The FFA quality composition represented by 31 components of individual fatty acids, was analyzed with due consideration of glucose-insulin homeostasis changes in the MS patients: the 1st group - MS patients with no insulin resistance, the 2nd group - patients with the diagnosed IR. In the MS patients against the background of normoinsulinemia the lauric, myristic and palmitic acids level decrease was detected, 24:0, 16:0i acids (table 1). Against the saturated FA relative amount decrease the content of polyunsaturated fatty acids (PUFA) increased. The contents of linolic (18:2ω6) and α-linolenic (18:3ω3) acids increased twice (р<0,01), the tendency to arachidonic acid increase (20:4ω6) was registered. The sum-total fatty acids exponent Σ ω6 increased twice. The integral change exponent in fatty acids series (unsaturation index) in the first group patients compared to the control one was higher by 41% (р<0,05). In the second patient group with the IR available the FFA percentage change vector was analogous, but the disorders were less vivid than in the first patient group.

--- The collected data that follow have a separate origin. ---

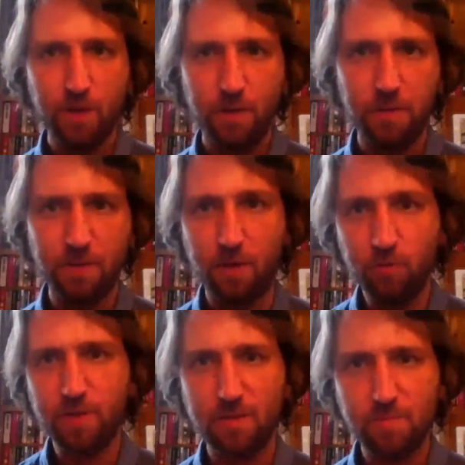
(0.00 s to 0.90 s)
They
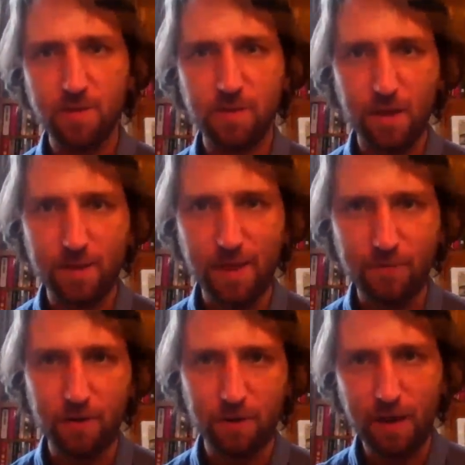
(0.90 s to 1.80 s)
wouldn't admit it,
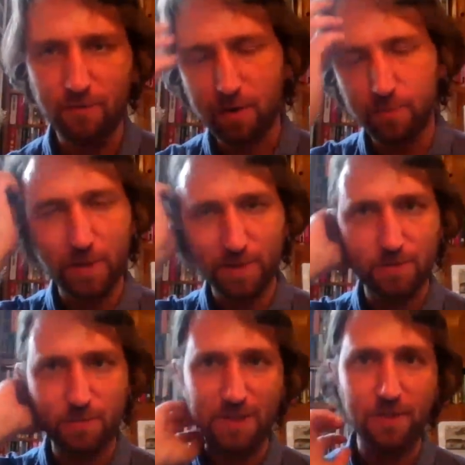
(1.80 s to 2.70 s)
never, ever. But
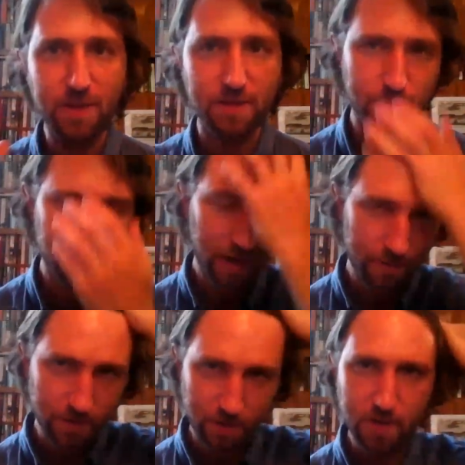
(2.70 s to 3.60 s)
it is. I
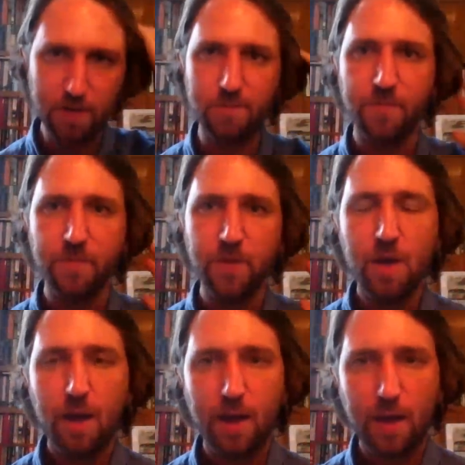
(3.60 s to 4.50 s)
mean, it is.
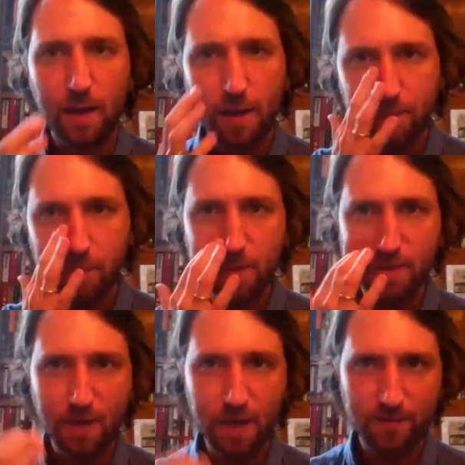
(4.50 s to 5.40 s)

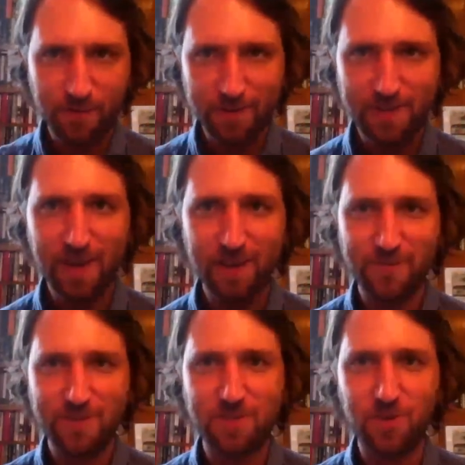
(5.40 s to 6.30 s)
They have
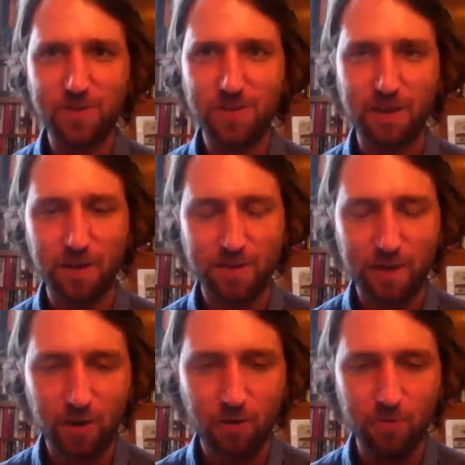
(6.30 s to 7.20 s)
destroyed
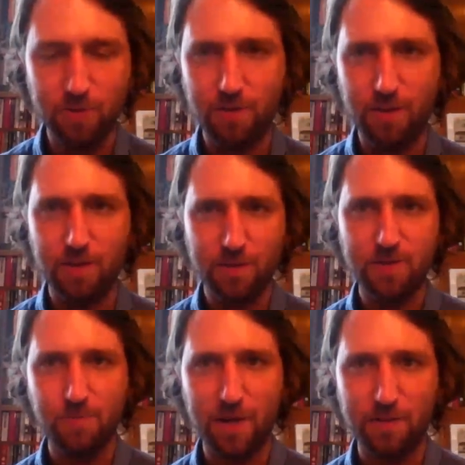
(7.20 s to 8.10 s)
their own
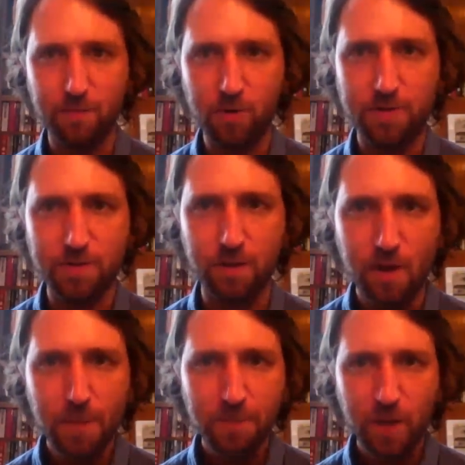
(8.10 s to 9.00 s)
disciplined democracy,
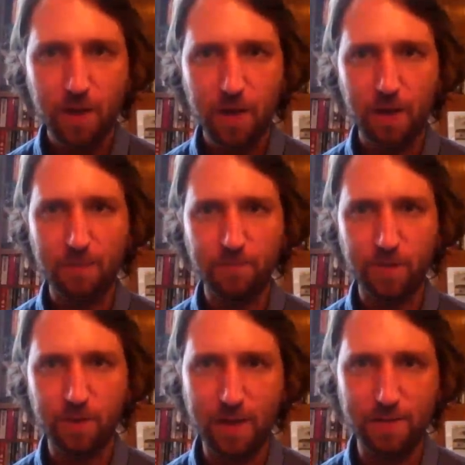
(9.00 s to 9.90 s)
and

The findings testify that the disorder of transport in blood and the internalization by FFA precede the insulin resistance formation. It promotes the receptor dysfunction to insulin, the signal transfer secondary system and internalization by glucose cells [2-4]. The accumulation of PUFA in plasma is probably explained by the compensatory increase of unsaturated fatty acids passive internalization by the cells when their active transport is blocked. The adaptation of cells to such polyene fatty acids transport type arouses lipolysis, intensifies insulin release resulting in hyperinsulinemia [7, 10]. The endogenic insufficiency in PUFA cells leads to the fatty acid content change of phospholipids and physical-chemical properties of plasmalemmae, their liquidness decrease, functioning failure of receptors to insulin and glucose transportation systems . The findings affirm that the disorders of the receptor mediated FA transport, which result in plasmalemmae´s structure changes, lie in the root of IR and hyperinsulinemia formation. Thus, a significant factor of increased risk of MS development and burdening is the FFA transport failure. The diagnostics of such failures serves a signal for the MS vicious circle development beginning that includes a complex of systemic metabolic changes concerning lipidic and carbohydrate metabolism.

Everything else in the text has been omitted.